• **WHAT IS EXPECTED**:
Set down all of the entries below exactly, and omit the pictures.

• **Stored data entries**:
-.-.-

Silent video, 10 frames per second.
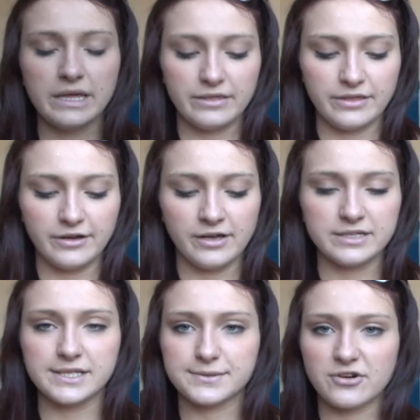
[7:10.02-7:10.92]
the
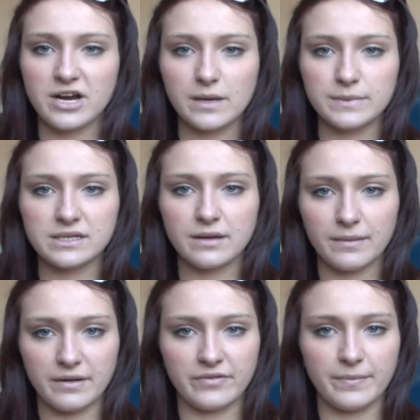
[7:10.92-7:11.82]
subscribers
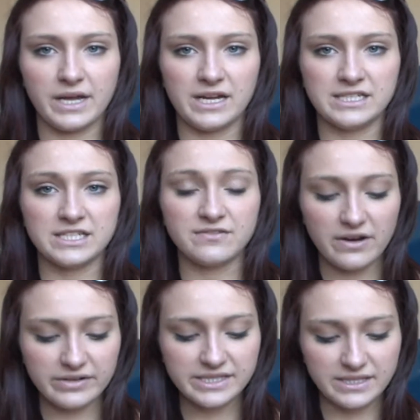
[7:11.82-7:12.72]
cover page is
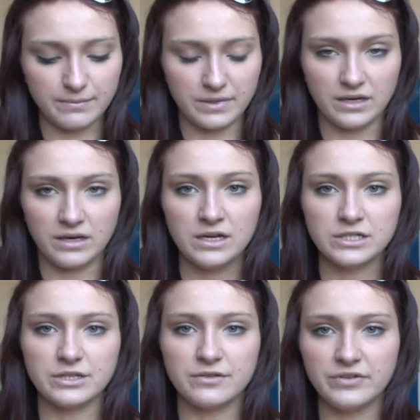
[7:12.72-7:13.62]
very similar
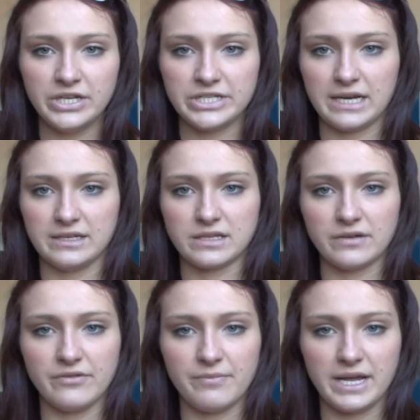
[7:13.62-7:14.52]
to the retailer's
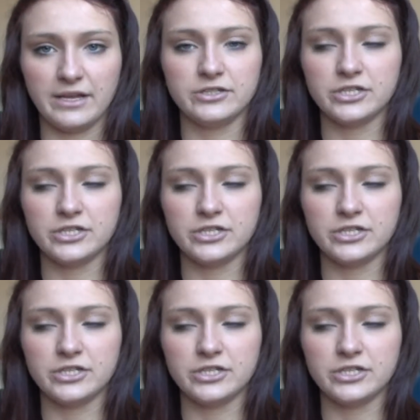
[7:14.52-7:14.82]
cover page.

-.-.-

• **EXERCISE ANSWER**:
Silent video, 10 frames per second.
[7:10.02-7:10.92]
the
[7:10.92-7:11.82]
subscribers
[7:11.82-7:12.72]
cover page is
[7:12.72-7:13.62]
very similar
[7:13.62-7:14.52]
to the retailer's
[7:14.52-7:14.82]
cover page.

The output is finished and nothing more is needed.